I'm trying to make a scheme out of an affine variety $V\subset k^n$, when the base field $k$ is not algebraically closed. I wonder if $V$ is the spectrum of its ring of regular functions $\mathcal{O}(V)$, ie functions $f:V\to k$ such that for any point $p\in V$, there exists a neighborhood $U$ of $p$ and two polynomials $Q,R\in k[X_1,\dots,X_n]$ such that $R$ has no zeros on $U$ and $f=\frac{Q}{R}$ on $U$. For example if $V=k=\mathbb{R}$ then $f(x)=\frac{(x−1)(x+2)}{x^2+1}$ is regular on $\mathbb{R}$, but not invertible because it has zeros in 1 and -2.
So unlike the coordinate ring $A(V)=k[X_1,\dots,X_n] / I(V)$, functions in $\mathcal{O}(V)$ have polynomial denominators (without zeros), because $k$ is not algebraically closed.

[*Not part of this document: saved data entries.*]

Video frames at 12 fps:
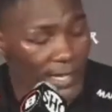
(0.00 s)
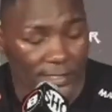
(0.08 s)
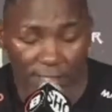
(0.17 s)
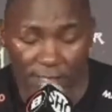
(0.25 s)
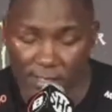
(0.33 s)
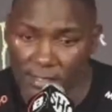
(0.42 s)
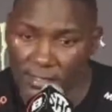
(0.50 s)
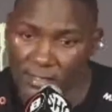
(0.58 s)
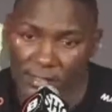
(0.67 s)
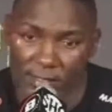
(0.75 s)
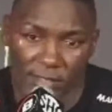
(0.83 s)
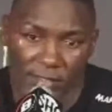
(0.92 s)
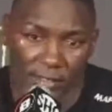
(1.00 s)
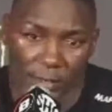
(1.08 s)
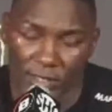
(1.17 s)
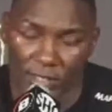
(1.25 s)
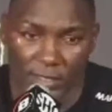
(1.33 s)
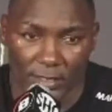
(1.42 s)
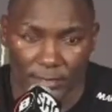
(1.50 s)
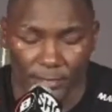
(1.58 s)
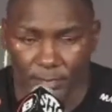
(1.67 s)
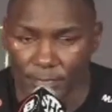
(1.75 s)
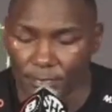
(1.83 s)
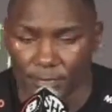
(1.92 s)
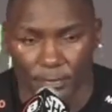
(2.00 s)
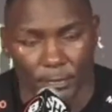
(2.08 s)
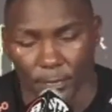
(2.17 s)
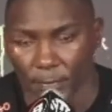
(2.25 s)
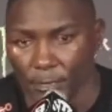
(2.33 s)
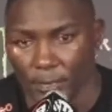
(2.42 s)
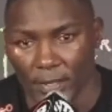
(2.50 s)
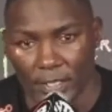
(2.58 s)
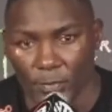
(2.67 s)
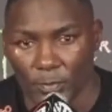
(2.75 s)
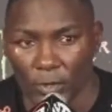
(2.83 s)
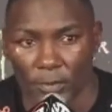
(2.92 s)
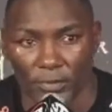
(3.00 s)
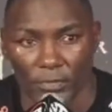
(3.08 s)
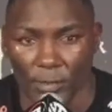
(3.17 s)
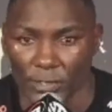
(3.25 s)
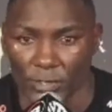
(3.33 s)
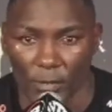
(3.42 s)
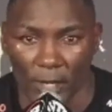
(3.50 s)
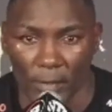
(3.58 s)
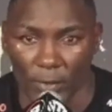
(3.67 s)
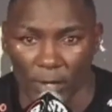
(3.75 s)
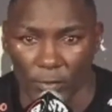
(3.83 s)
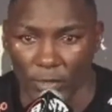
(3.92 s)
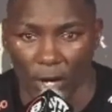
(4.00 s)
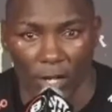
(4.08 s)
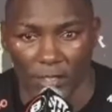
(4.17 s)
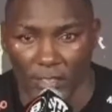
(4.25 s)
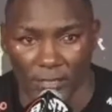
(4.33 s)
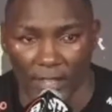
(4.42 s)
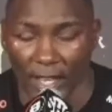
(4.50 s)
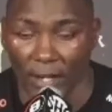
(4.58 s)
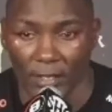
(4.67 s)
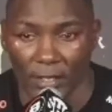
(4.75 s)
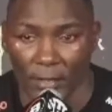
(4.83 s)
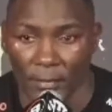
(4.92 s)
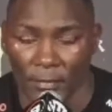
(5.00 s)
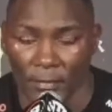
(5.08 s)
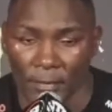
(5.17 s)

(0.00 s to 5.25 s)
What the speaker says: It was just a piss poor performance on my part, regardless of the outcome.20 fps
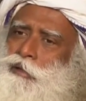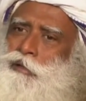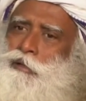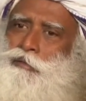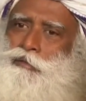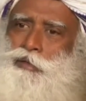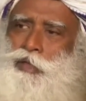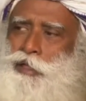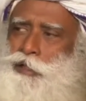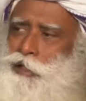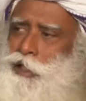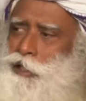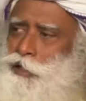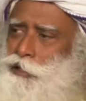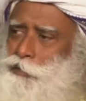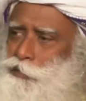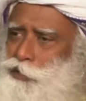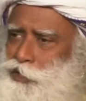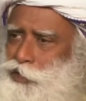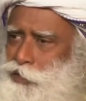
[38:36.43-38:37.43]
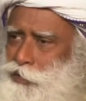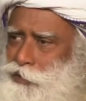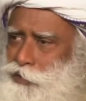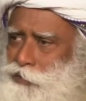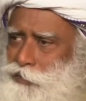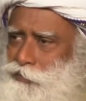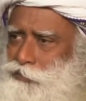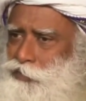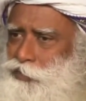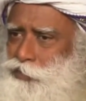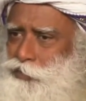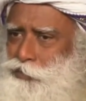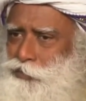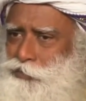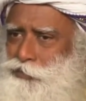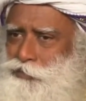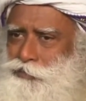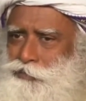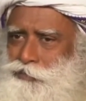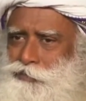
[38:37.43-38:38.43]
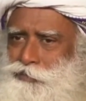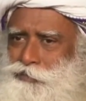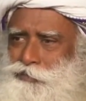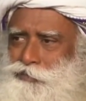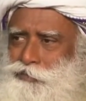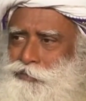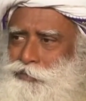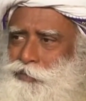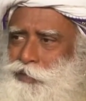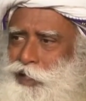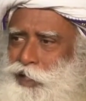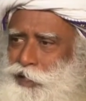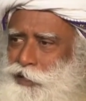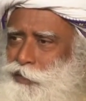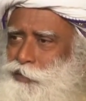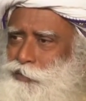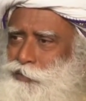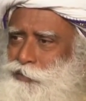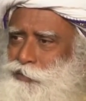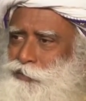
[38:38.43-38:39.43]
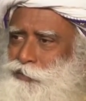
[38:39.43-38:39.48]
then that is mystical for you. Hello?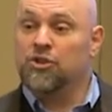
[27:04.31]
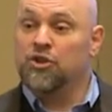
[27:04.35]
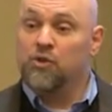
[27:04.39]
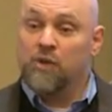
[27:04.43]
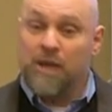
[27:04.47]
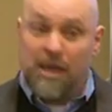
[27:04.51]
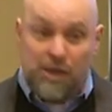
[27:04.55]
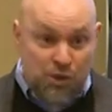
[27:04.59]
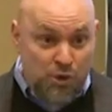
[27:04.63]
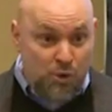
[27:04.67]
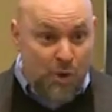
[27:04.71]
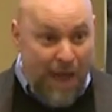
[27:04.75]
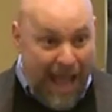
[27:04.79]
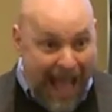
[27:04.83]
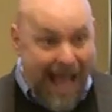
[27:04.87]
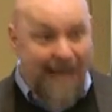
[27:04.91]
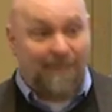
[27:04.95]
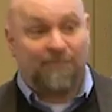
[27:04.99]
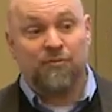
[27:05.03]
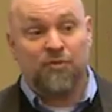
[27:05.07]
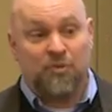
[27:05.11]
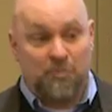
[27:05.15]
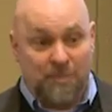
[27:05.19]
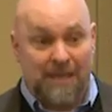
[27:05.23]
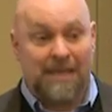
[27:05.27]
you
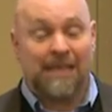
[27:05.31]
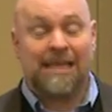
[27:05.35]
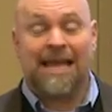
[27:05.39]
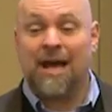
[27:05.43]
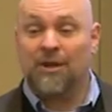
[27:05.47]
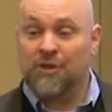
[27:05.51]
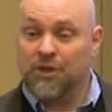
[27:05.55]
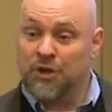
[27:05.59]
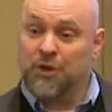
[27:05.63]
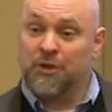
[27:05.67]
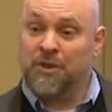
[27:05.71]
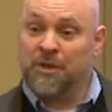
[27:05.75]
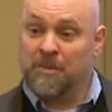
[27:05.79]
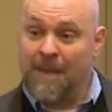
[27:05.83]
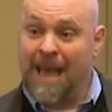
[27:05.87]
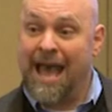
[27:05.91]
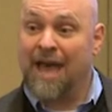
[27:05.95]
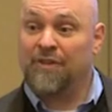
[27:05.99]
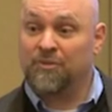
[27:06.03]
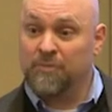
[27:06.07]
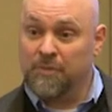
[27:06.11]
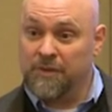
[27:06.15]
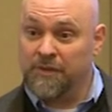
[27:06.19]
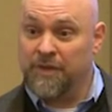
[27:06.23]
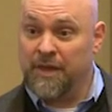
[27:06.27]
have to be allowed to go to the
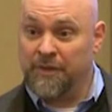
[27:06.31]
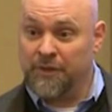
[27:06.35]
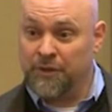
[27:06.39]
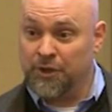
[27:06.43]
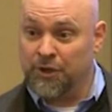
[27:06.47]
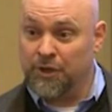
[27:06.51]
bathroom with the other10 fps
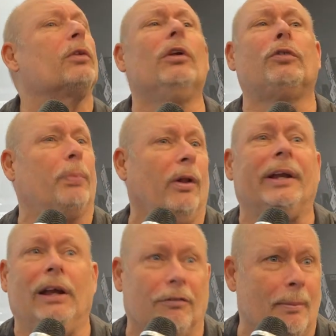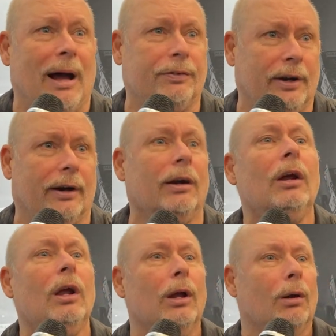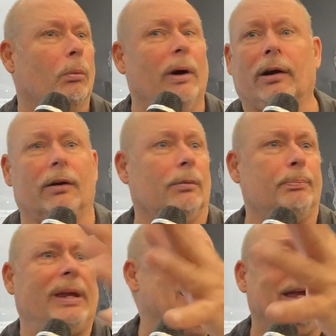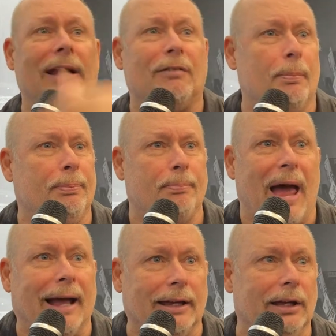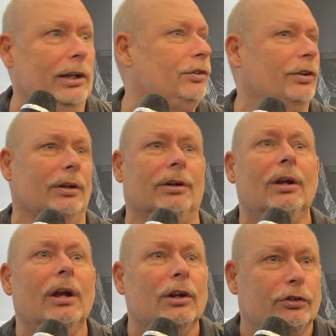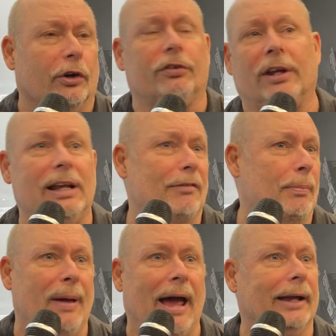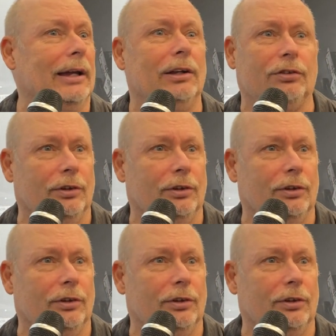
There's plenty of them out there where PA can have a package and Jersey can have a package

I don't manage to prove that
a maximal ideal $m$ of $\mathcal{O}(V)$ corresponds to a point of $V$. The denominators ensure that all elements of $m$ have zeros, but not necessarily a unique common zero.
a prime ideal $p$ of $\mathcal{O}(V)$ corresponds to an irreducible subvariety of $V$.
if there are more points or subvarieties in Spec $\mathcal{O}(V)$, such as the zero ideal, prove those extra points are generic, i.e. that their topological closure contains $V$.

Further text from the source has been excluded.